- **WHAT THE TASK ASKS**
Please reproduce the lines of the records below from the one holding "[00:00:04.76 to 00:00:05.71]" through the one holding "[00:00:11.43 to 00:00:12.05]", inclusive, skipping all pictures.

****************

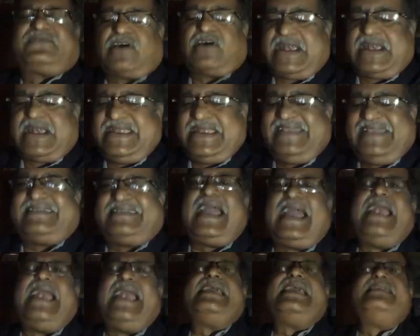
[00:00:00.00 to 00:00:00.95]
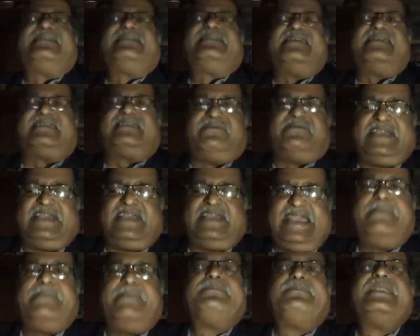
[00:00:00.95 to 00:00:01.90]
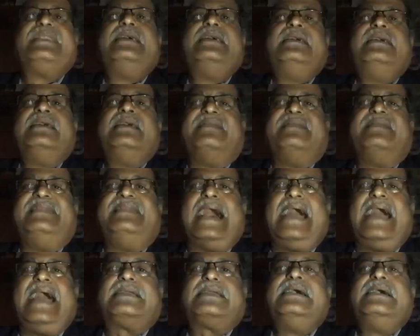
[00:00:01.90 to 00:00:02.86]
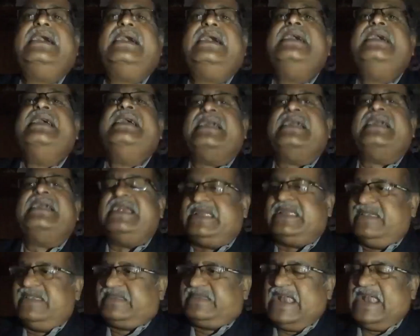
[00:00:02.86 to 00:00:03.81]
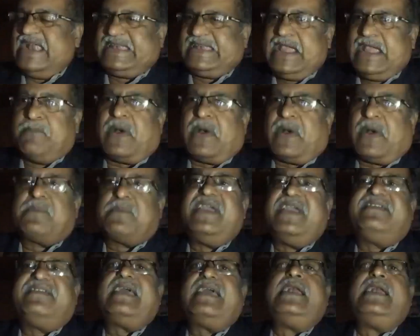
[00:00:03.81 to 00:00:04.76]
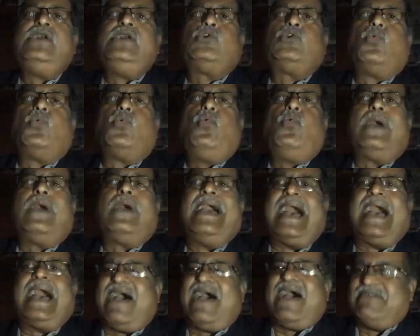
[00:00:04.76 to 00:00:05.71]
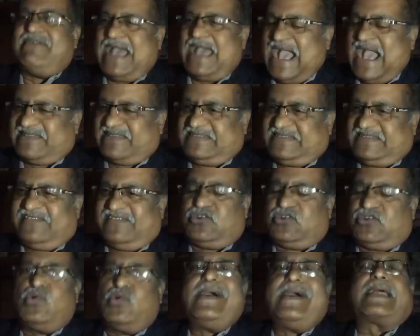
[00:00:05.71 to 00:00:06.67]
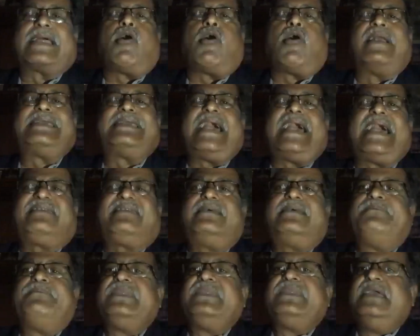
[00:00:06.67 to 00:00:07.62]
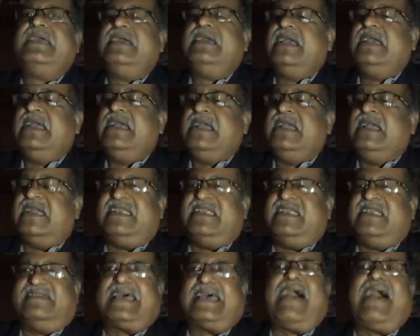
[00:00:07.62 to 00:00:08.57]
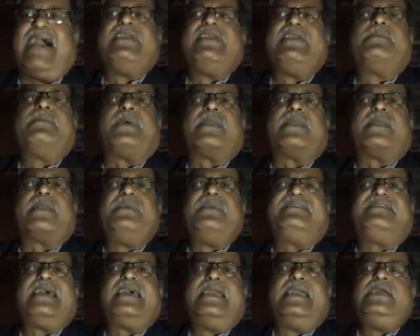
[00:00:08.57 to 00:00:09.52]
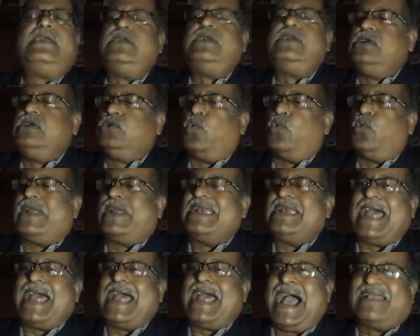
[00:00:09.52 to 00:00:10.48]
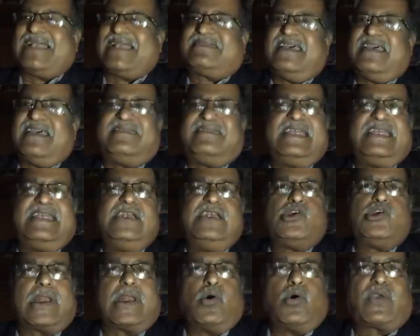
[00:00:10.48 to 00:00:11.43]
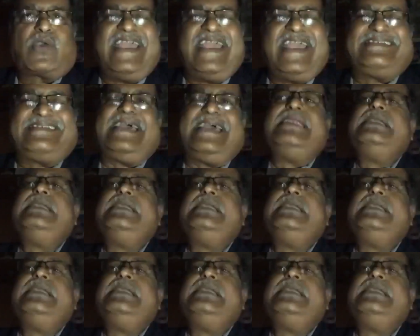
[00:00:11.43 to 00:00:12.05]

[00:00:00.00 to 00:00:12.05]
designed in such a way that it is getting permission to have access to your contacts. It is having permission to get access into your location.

****************

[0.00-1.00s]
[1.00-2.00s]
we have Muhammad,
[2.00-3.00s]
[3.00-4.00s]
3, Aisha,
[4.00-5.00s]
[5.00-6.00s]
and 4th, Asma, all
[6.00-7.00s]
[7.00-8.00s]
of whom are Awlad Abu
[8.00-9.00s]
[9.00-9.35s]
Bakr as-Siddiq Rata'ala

****************

- **EXERCISE OUTPUT**
[00:00:04.76 to 00:00:05.71]
[00:00:05.71 to 00:00:06.67]
[00:00:06.67 to 00:00:07.62]
[00:00:07.62 to 00:00:08.57]
[00:00:08.57 to 00:00:09.52]
[00:00:09.52 to 00:00:10.48]
[00:00:10.48 to 00:00:11.43]
[00:00:11.43 to 00:00:12.05]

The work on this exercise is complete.